A second application of the idea of categories is in the increasingly popular upper ontologies. An upper ontology is a set of categories within a particular domain of human experience. They are very common. For instance, the Hollywood attitude to life might be summarized as “Sex, Drugs, and Rock and Roll.” Whatever anyone might think of this, it is a valid upper ontology with its three categories as one particular distillation of the purpose of life.
Upper ontologies are also important for IT. Today, the upper ontology "People, Process, and Technology" is very much in vogue. Innumerable IT departments and advising consultants devise transformational programs based on this upper ontology. It is not just a framework for organizing artifacts — it is a real view of what IT is. This brings us to two interesting questions that can be asked of all upper ontologies: What is missing from them, and why are these concepts missing? If everything that IT is concerned with can be distilled into "People, Process, and Technology," what has become of information and data? In the terms used by the philosophers, why have information and data been eliminated from these categories? If it cannot be shown how information and data can be referred to as "People, Process, and Technology," then it is not an upper ontology, but a mere slogan – a phrase used more to elicit an emotional reaction rather than deliver any understanding.
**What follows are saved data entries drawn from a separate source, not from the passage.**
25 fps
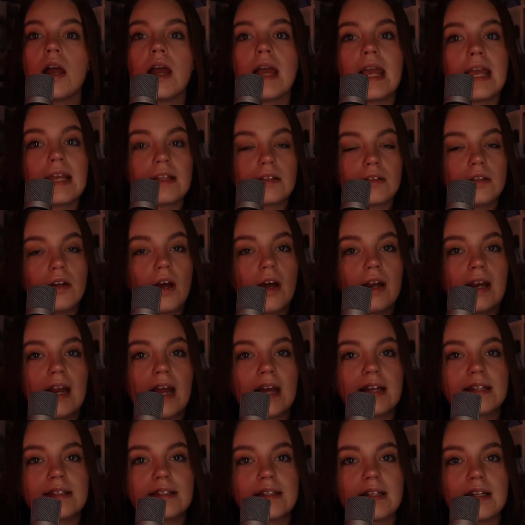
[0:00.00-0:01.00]
It's not an
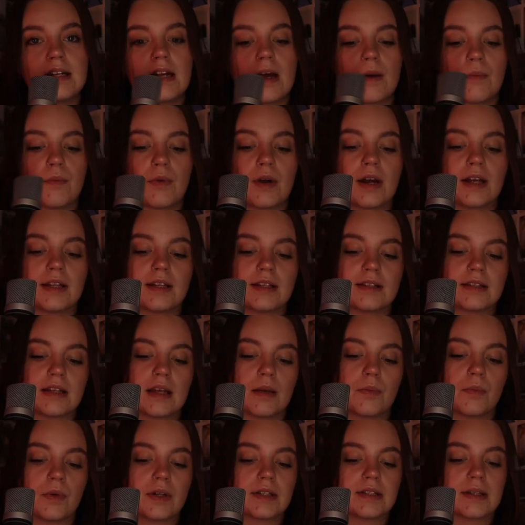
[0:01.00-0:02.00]
accident I'm wearing the
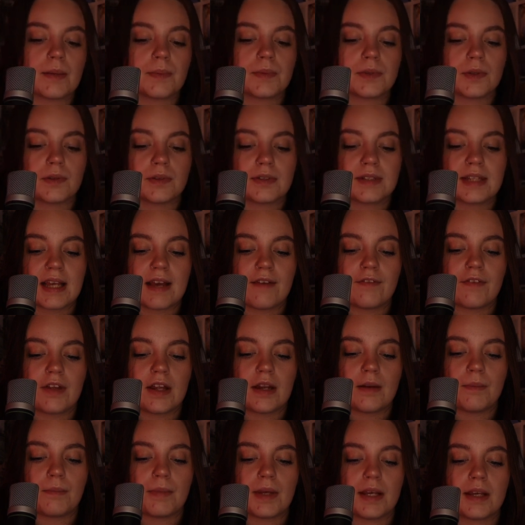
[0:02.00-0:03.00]
same one as episode
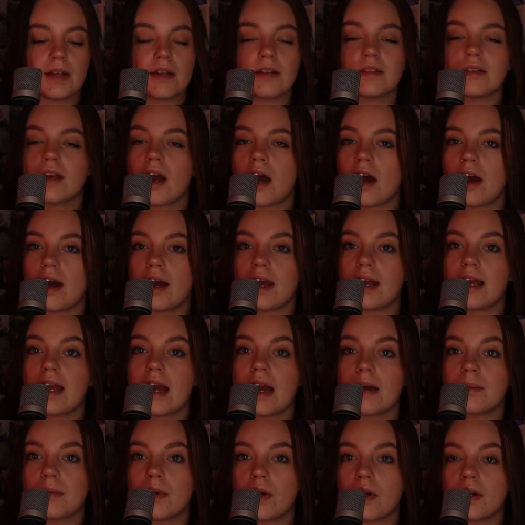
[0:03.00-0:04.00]
7 because I
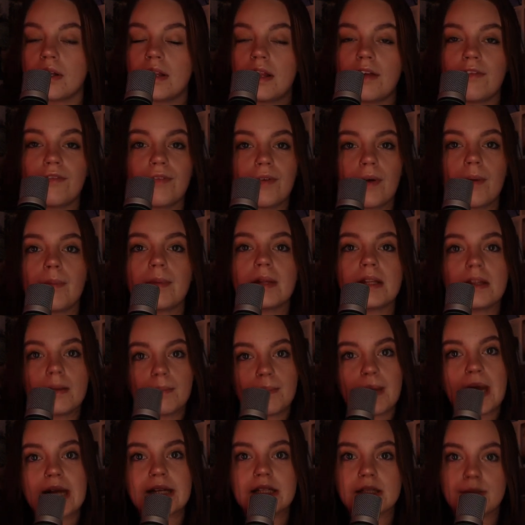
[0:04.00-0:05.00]
am currently filming them
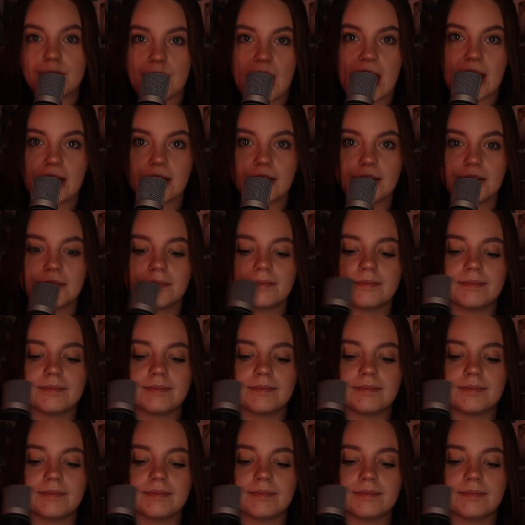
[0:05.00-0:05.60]
back to back.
Upper ontologies do not have to be termed as such. For instance, they include subject area models, lists of master data entities, and the high-level concepts in canonical exchange formats. What can be done with an upper ontology remains a little fuzzy. The categories in such an ontology should be the general concepts (supertypes) from which all the specific concepts (subtypes) can be derived. This should help in data models. Also, the establishment of categories should help in interoperability. However, general concepts are broad rather than deep and have fewer attributes than specific concepts. Also, just how does a list of top-level concepts help with interoperability? This suggests that there are more than simple questions — there are complex problems that are going to have to be thought about a great deal. So it seems we lack a robust methodological approach for both creating upper ontologies, and applying them.
Today, "categorization" is often used interchangeably with other terms such as "classification.” These do not distinguish between true bottom-up classification and top-down logical division. These are separate activities. A data entry operator may need to classify a particular customer as one of many possible customer types, but this is a different problem than an architect has when trying to decide how many different kinds of parties exist in the enterprise.
My view is that the use of categories in upper ontologies is important, and needs a distinct approach. Such categories form frameworks for understanding information and data in more specific ways. Also, the same set of data may have a number of different viewpoints at a detailed level, but the upper ontology may be constant from viewpoint to viewpoint. As such, the set of categories that forms the upper ontology has a good deal of value as a starting point of common reference for the different viewpoints. It may also assist in the detailed transformations between the different viewpoints. Some of this is future work for semantics and ontology, but it would be helpful to gain general agreement on the rather special nature of categories, as opposed to applying the term "category" to an overly broad set of meanings that have rather little in common.